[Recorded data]

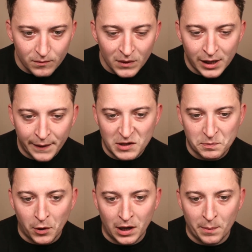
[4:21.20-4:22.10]
And at this
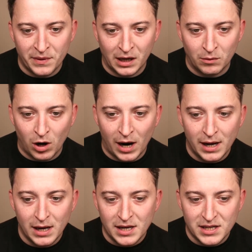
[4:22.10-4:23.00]
point, I'm thinking, right,
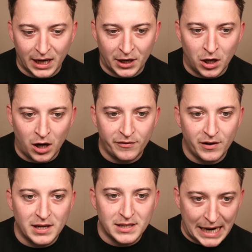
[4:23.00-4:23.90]
second half,
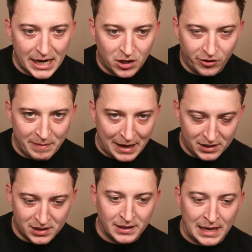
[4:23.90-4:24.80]
take off
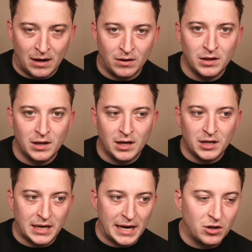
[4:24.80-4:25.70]
Maddison now.
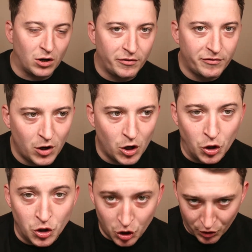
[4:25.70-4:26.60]
Take off
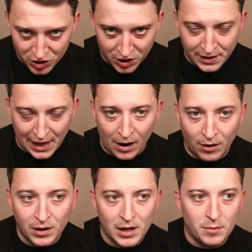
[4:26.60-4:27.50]
Johnson
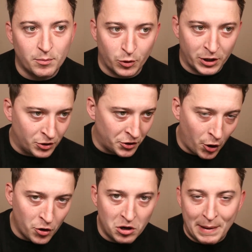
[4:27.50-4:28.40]
now. Bring on
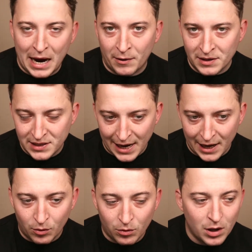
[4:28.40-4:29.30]
Odebear and
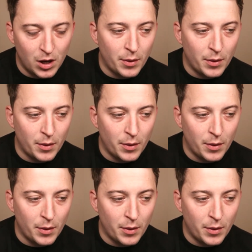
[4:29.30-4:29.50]
Tell.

# Work request:
Omit all pictures and repeat the rest of the records verbatim.

# Your solution:
[4:21.20-4:22.10]
And at this
[4:22.10-4:23.00]
point, I'm thinking, right,
[4:23.00-4:23.90]
second half,
[4:23.90-4:24.80]
take off
[4:24.80-4:25.70]
Maddison now.
[4:25.70-4:26.60]
Take off
[4:26.60-4:27.50]
Johnson
[4:27.50-4:28.40]
now. Bring on
[4:28.40-4:29.30]
Odebear and
[4:29.30-4:29.50]
Tell.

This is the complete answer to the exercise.